Dataset content:
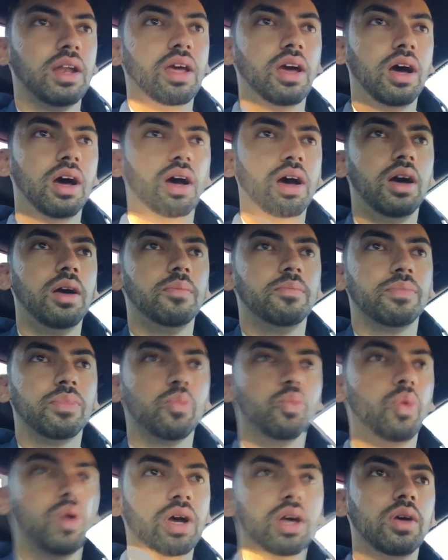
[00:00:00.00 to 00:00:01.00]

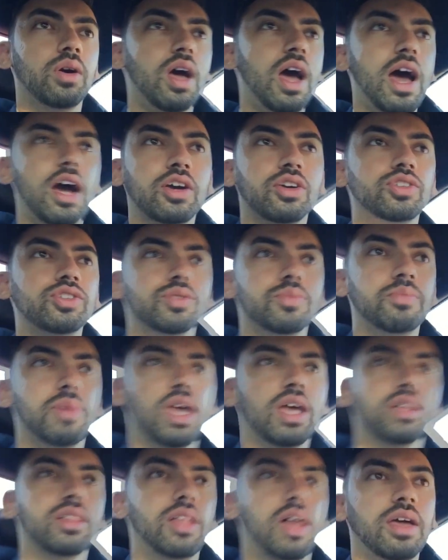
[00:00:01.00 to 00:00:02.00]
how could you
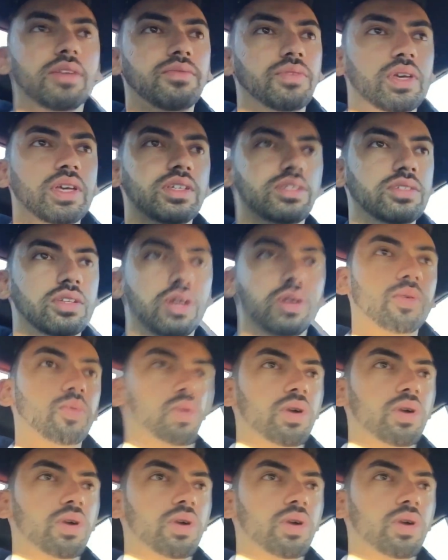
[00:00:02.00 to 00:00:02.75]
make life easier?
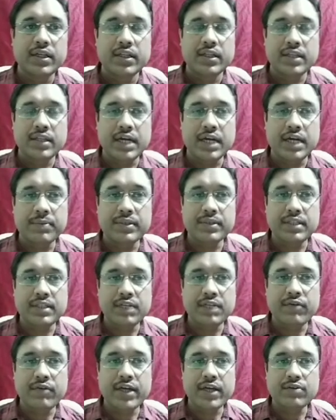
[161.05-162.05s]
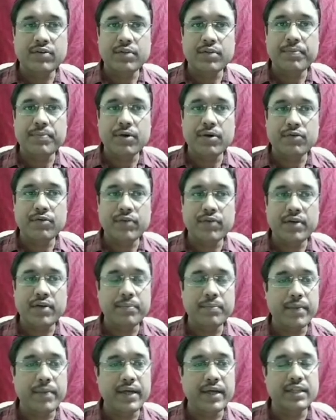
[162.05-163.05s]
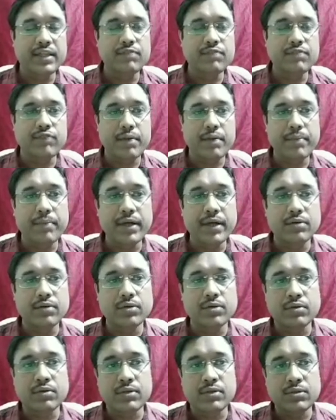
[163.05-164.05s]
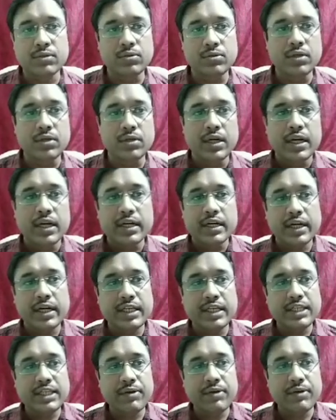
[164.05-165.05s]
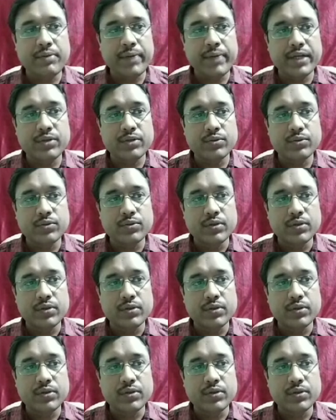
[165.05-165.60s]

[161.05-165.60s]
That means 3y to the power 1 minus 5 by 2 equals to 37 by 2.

==

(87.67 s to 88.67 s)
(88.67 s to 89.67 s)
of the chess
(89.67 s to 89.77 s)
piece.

Your objective:
With the pictures left out, write out exactly the lines above from the one containing "[00:00:00.00 to 00:00:01.00]" through the one containing "[165.05-165.60s]".

Response:
[00:00:00.00 to 00:00:01.00]

[00:00:01.00 to 00:00:02.00]
how could you
[00:00:02.00 to 00:00:02.75]
make life easier?
[161.05-162.05s]
[162.05-163.05s]
[163.05-164.05s]
[164.05-165.05s]
[165.05-165.60s]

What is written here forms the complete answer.